** Input material **
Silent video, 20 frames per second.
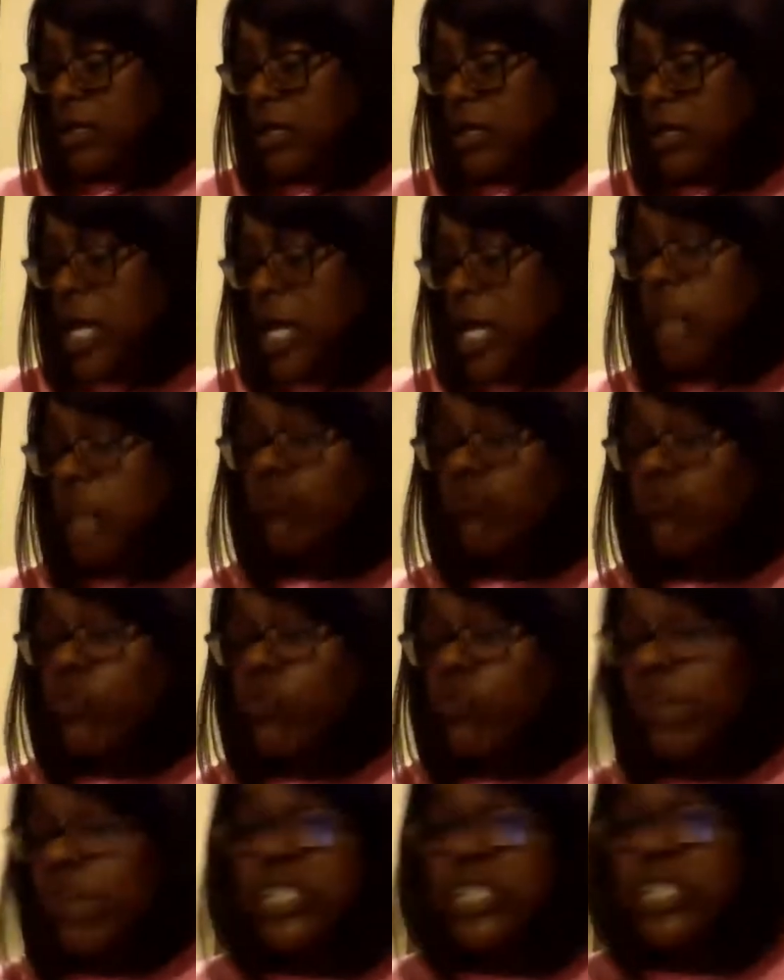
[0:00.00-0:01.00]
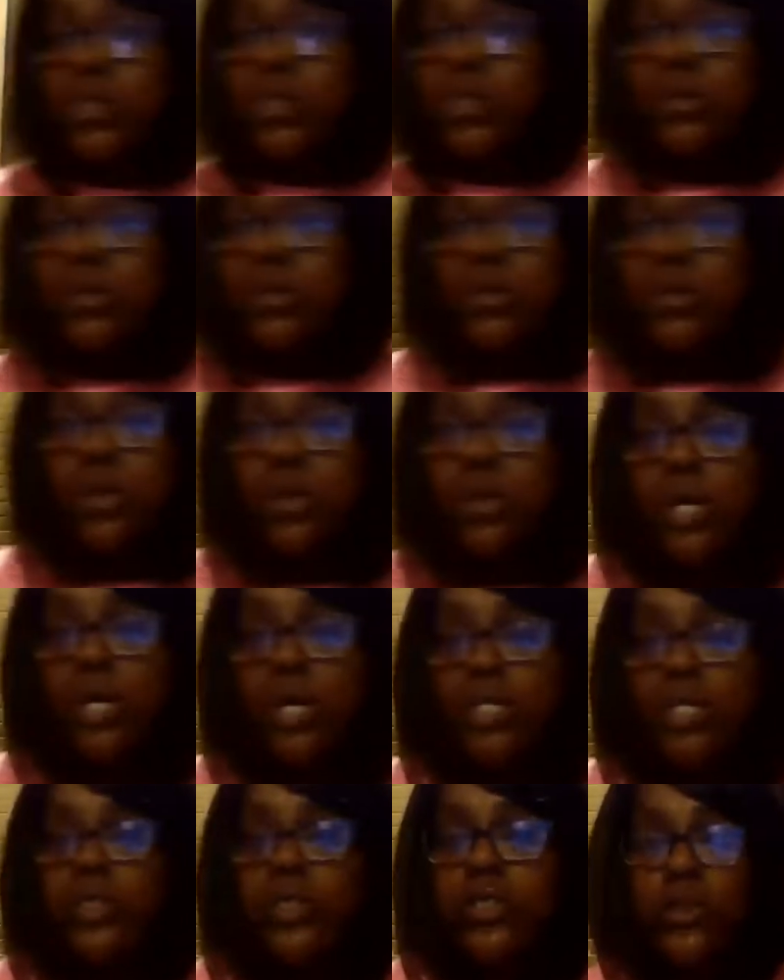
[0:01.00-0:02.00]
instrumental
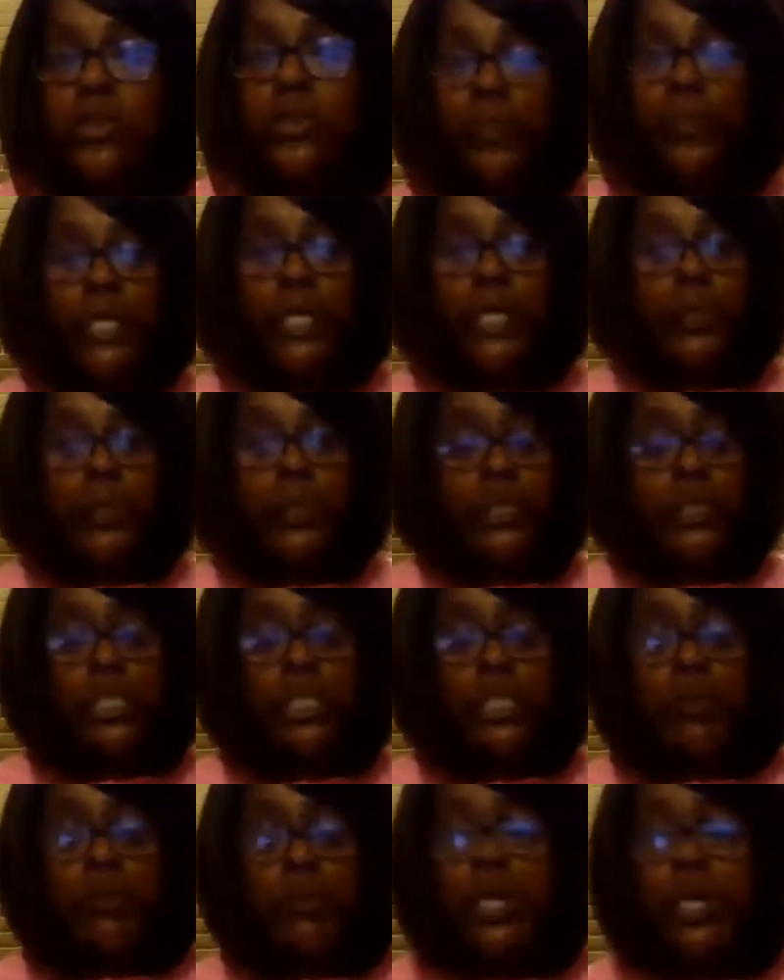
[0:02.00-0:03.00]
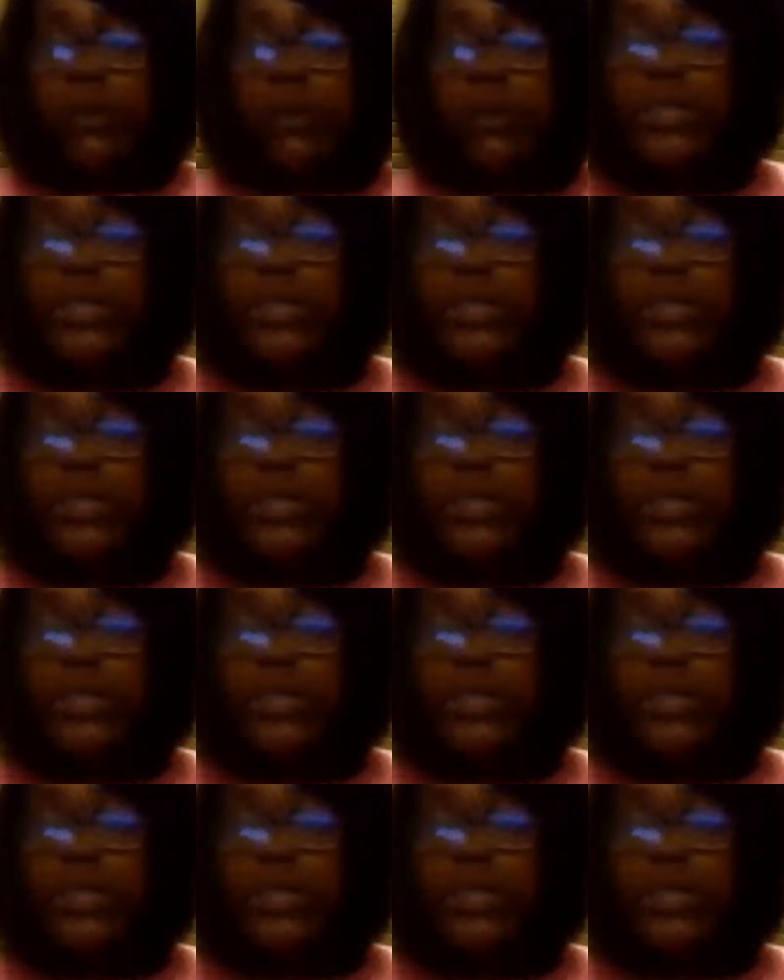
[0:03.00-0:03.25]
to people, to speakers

** Task requirements **
Reproduce the records, all of them, word for word; omit the pictures.

** Output for this task **
Silent video, 20 frames per second.
[0:00.00-0:01.00]
[0:01.00-0:02.00]
instrumental
[0:02.00-0:03.00]
[0:03.00-0:03.25]
to people, to speakers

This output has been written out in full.